Присутствие Другого как трансцендентного субъекта предлагает Спасение. В своей свободе человек имеет возможность принять это предложение или отвергнуть. В этом есть суть христианского вызова во всем своем адском мучении, в котором пребывает экзистенция. Апостол Павел говорит: «Доброго, которого хочу, не делаю, а злое, которое не хочу, делаю. Если же делаю то, чего не хочу, уже не я делаю то, но живущий во мне грех» (Рим 7. 19–20). Вот свидетельство величайшего из христиан, который открывает нам глубину человеческого сердца. Отсюда понимаем мы, что «неудача христианства» есть человеческая неудача, а не Божья неудача[170].
Пример глубокого проникновения авторской позиции (психологии автора) и фундаментального значения его текста представляет известное письмо Н.Д. Фонвизиной (конец января – 20-е числа февраля 1854 г., Омск), в котором Достоевский раскрывает антропологический конфликт пути к вере и видно постоянное присутствие архетипа Спасителя в нем: «Я скажу Вам про себя, что я – дитя века, дитя неверия и сомнения до сих пор и даже (я знаю это) до гробовой крышки. Каких страшных мучений стоила и стоит мне теперь эта жажда верить, которая тем сильнее в душе моей, чем более во мне доводов противных. И, однако же, Бог посылает мне иногда минуты, в которые я совершенно спокоен; в эти минуты я люблю и нахожу, что другими любим, и в такие-то минуты я сложил в себе символ веры, в котором все для меня ясно и свято.

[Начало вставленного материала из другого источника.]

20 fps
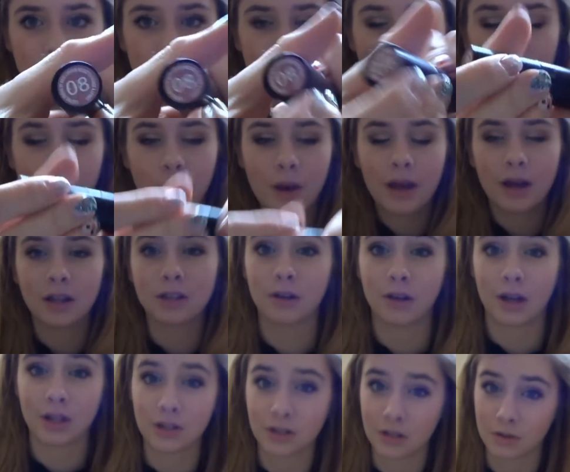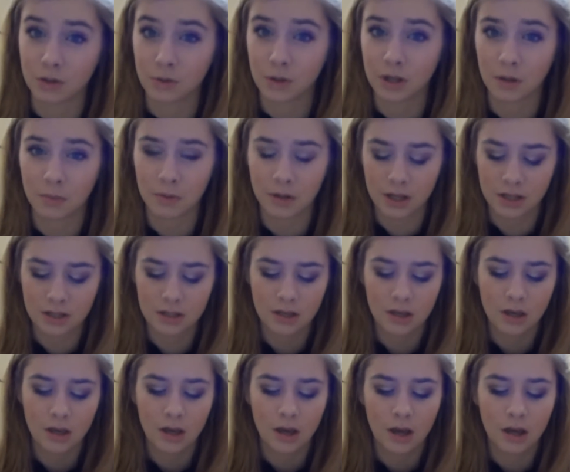or 08. I don't actually know which way up it is.
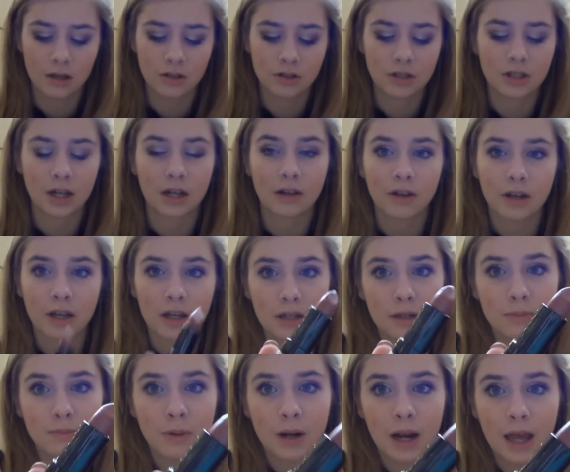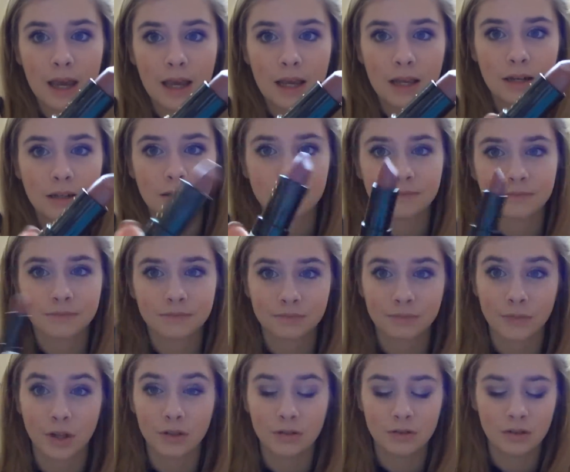And it's just kind of like a plain
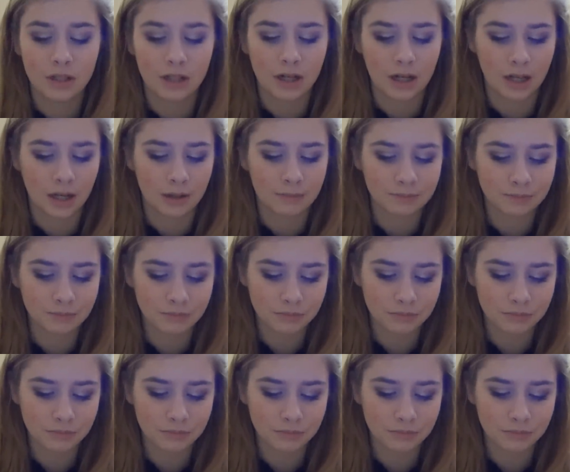nudie colour.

Этот символ очень прост, вот он: верить, что нет ничего прекраснее, глубже, симпа<ти>чнее, разумнее, мужественнее и совершеннее Христа, и не только нет, но с ревнивою любовью говорю себе, что и не может быть. Мало того, если б кто мне доказал, что Христос вне истины, и действительно было бы, что истина вне Христа, то мне лучше хотелось бы оставаться со Христом, нежели с истиной»[171].